Dendrobine and Erianin alleviate inflammation-induced depressive-like behaviors by targeting phosphodiesterase 4B in adolescent mice.

BACKGROUND

Adolescent depression is highly prevalent due to current adverse circumstances such as academic struggles and substance abuse. Early-life inflammation is able to evoke adolescent depression. Dendrobine (DEN) and Erianin (ERI), two active compounds from Dendrobium officinale, a traditional Chinese medicine, are known to help regulate immune responses and gastrointestinal functions under the theory of Yin and Yang balance. However, their roles in inflammation-related adolescent depression remain unclear.

PURPOSE

This study aims to investigate the roles and mechanisms of DEN and ERI on adolescent depression.

METHODS

An inflammation-induced depression model was performed by intraperitoneal injections of lipopolysaccharide (LPS) and various behaviors were assessed in adolescent mice. Neuronal survival and synaptic structure were evaluated using Golgi staining, Nissl staining and transmission electron microscope. Neuroinflammation and microglial activation were analyzed using Elisa, immunofluorescence and Sholl analysis. Network pharmacology and molecular docking were applied to identify and select target proteins. RNA sequencing, cellular thermal shift assay (CETSA) and lentivirus were used to elucidate the interaction between DEN, ERI and phosphodiesterase 4B (PDE4B) along with the underlying mechanisms.

RESULTS

Network pharmacology analysis showed that DEN and ERI were closely associated with depressive disorders, sharing 385 intersecting proteins. Administration of 10 mg/kg dose of DEN and ERI showed the most effective antidepressant effect in LPS-treated depressive mice, reducing immobilization time by approximately 45% and 38% in the forced swim test (FST) and tail suspension test (TST), while increasing the sucrose preference rate by 26% and 25%, respectively.
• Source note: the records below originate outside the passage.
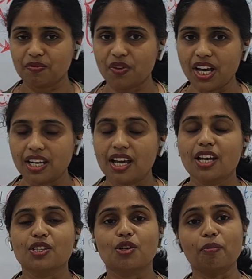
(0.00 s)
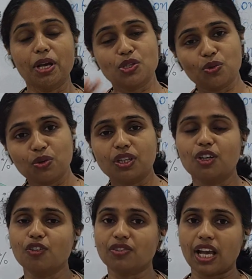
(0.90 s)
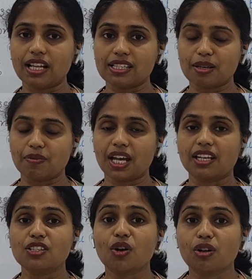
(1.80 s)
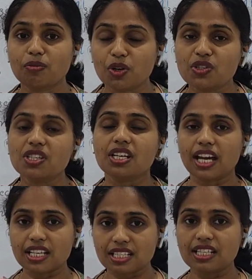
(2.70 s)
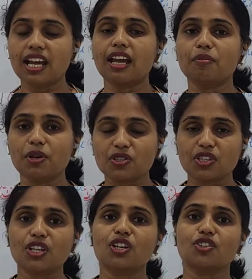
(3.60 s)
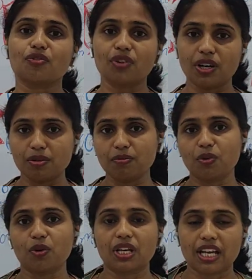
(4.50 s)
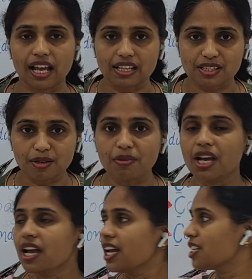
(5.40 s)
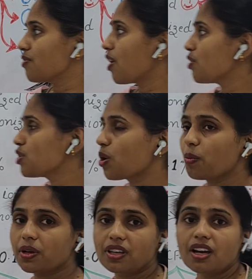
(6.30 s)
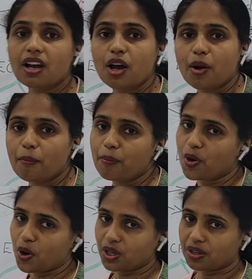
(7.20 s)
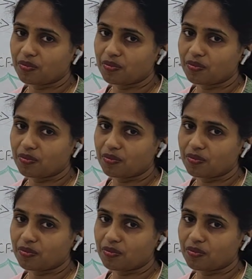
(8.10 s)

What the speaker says: Fine. So majority of calcium, that is almost 99% of our body calcium is found over the bone,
Interestingly, compared with fluoxetine, DEN treatment exhibited better antidepressant effect. In addition, there was no significant difference between DEN and ERI combination therapy and DEN monotherapy. DEN and ERI treatment also alleviated neuronal damage, inhibited microglial activation, and reduced release of pro-inflammatory cytokines and oxidative stress in the hippocampus (HIP) and prefrontal cortex (PFC) of adolescent mice. Importantly, RNA sequencing data identified 886 and 788 differentially expressed genes (DEGs) following DEN and ERI treatment compared to LPS-treated group. KEGG pathway enrichment analyses, quantitative PCR and western blot results confirmed that DEN and ERI prevented inhibition of TLR4 expression and activation of PI3K/AKT/NF-κB pathway. Molecular docking model showed that the minimum binding energy of DEN and ERI with PDE4B were below -5 kcal/mol, and CETSA results further proved that PDE4B was a crucial target protein for DEN and ERI. Overexpression of PDE4B counteracted the effects of DEN and ERI on the TLR4//NF-κB pathway and the production of pro-inflammatory cytokines in LPS-treated microglial cells.

CONCLUSION

Our data revealed that both DEN and ERI have antidepressant effects in LPS-treated mice. Mechanically, DEN and ERI alleviated LPS-induced microglial activation and neuroinflammation by binding to PDE4B and preventing TLR4/NF-κB signaling pathway. Together, the protective effects of DEN and ERI against inflammation-induced depressive disorders highlight DEN and ERI-mediated PDE4B/TLR4/NF-κB pathway as a potential therapeutic target for adolescent patients.